Reed, agreeing with her interpretation, urged her to acquiesce. Meeting one’s father for what was probably the first time at so late a date might best be undertaken, he argued, in the presence of a third person. Why deprive Laurence of the pleasure of introducing the two of them to one another? There were, as Kate had to admit, few enough significant human events in Laurence’s life—events, Reed meant, not dehumanized by elaborate ceremonies and celebrations—so that one hesitated to deprive him of this one.

So Kate went yet again to meet Laurence at his club. She had agreed to arrive some minutes before Jay Ebenezer, and indeed found Laurence in the same corner they had occupied previously, as though, Kate thought, he saw this as a drama and the setting the same as that of act one.

Jay was prompt. He appeared before them, led by an employee of the club. Laurence and Kate both stood. “I’m Jay Smith,” the man said, before the other two could gather their wits. He was over seventy—Kate had already figured that out—but clearly vigorous, standing quite straight. He bowed slightly toward her before sitting down.

“I’m Kate,” Kate said. “Obviously,” she continued, though why obviously she didn’t quite know. True, she was the only woman present, but she might have been another relative sitting in for Kate, either because Kate had funked it or had asked someone else look this stranger over. Pull yourself together, Kate told herself.

But indeed, who she was, and who he was, was obvious because of the resemblance. Like Kate, he was tall and on the slim side, though like her now without the slimness of youth. Later, Reed would find the resemblance startling, though perhaps, he thought, only to someone looking for it, or to a portraitist. Jay’s eyes were the same greenish gray as hers (why, Kate thought, have we never wondered why I am the only one in the family without blue eyes?) and both their two front upper teeth crossed slightly one upon the other. No wonder Laurence had not immediately sent the man packing.

A memory flashed across Kate’s mind of a college friend who had confessed to an affair and subsequent doubt as to the father of her expected child. Anyway, she had startled Kate by saying, it hardly matters; the husband and the lover have the same coloring and the same eyes. Such a thought had clearly not occurred to Kate’s mother. But then, she had probably had no doubt about who the father was, or the child’s likely failure to resemble her husband in the slightest. Men like Fansler, as she would have known, took their wives’ fidelity for granted; no doubt he attributed Kate’s dissimilarity to her brothers either as the result of recessive genes exhibiting themselves, or, more probably, to the fact of her being a girl.

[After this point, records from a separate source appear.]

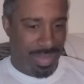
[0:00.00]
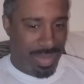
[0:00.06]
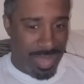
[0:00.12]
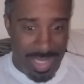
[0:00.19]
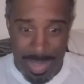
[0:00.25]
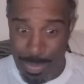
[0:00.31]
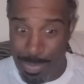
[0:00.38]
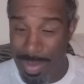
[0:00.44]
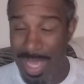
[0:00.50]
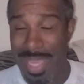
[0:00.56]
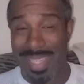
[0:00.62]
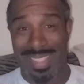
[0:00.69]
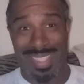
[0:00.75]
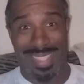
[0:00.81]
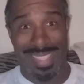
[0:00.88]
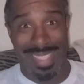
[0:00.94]
This
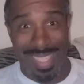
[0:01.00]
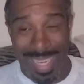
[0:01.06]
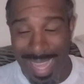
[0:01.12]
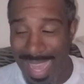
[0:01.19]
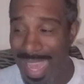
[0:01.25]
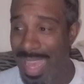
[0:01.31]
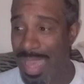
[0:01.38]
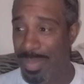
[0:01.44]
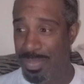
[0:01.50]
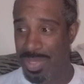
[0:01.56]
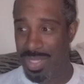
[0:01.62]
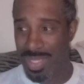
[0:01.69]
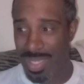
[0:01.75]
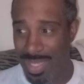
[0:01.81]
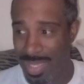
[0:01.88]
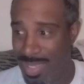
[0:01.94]
beat
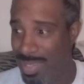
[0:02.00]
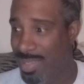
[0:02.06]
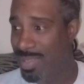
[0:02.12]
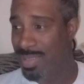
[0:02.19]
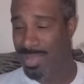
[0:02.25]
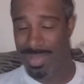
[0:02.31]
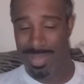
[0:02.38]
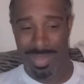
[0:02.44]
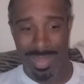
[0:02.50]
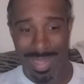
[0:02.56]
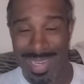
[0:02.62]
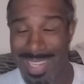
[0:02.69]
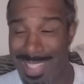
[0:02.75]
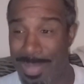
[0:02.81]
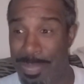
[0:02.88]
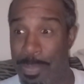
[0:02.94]
slaps.
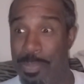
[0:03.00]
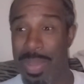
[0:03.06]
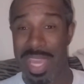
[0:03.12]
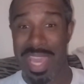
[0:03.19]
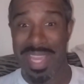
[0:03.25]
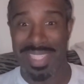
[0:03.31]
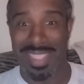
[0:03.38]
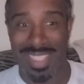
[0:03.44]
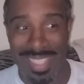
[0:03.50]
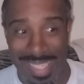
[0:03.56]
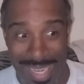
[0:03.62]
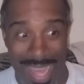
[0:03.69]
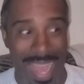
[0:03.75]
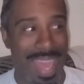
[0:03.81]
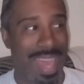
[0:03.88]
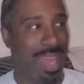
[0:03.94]
This beat
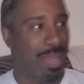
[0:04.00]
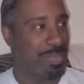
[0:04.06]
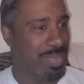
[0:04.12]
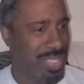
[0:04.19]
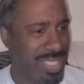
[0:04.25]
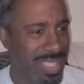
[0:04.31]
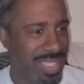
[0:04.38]
slaps.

These thoughts, though rapid, had taken a little time. Kate realized they were all standing, and she sat, as did the other two. Laurence waved for a server. Kate asked for Scotch, as did Laurence. They both turned to Jay.

“Might I have tea?” he asked.

“Tea it is,” Laurence said. “Tea for you, Kate, or will you stick to Scotch with me?”

“Scotch, please,” she said. Some old-time family loyalty seemed called for. “Do you not drink,” she asked Jay, “or only not in the afternoons?”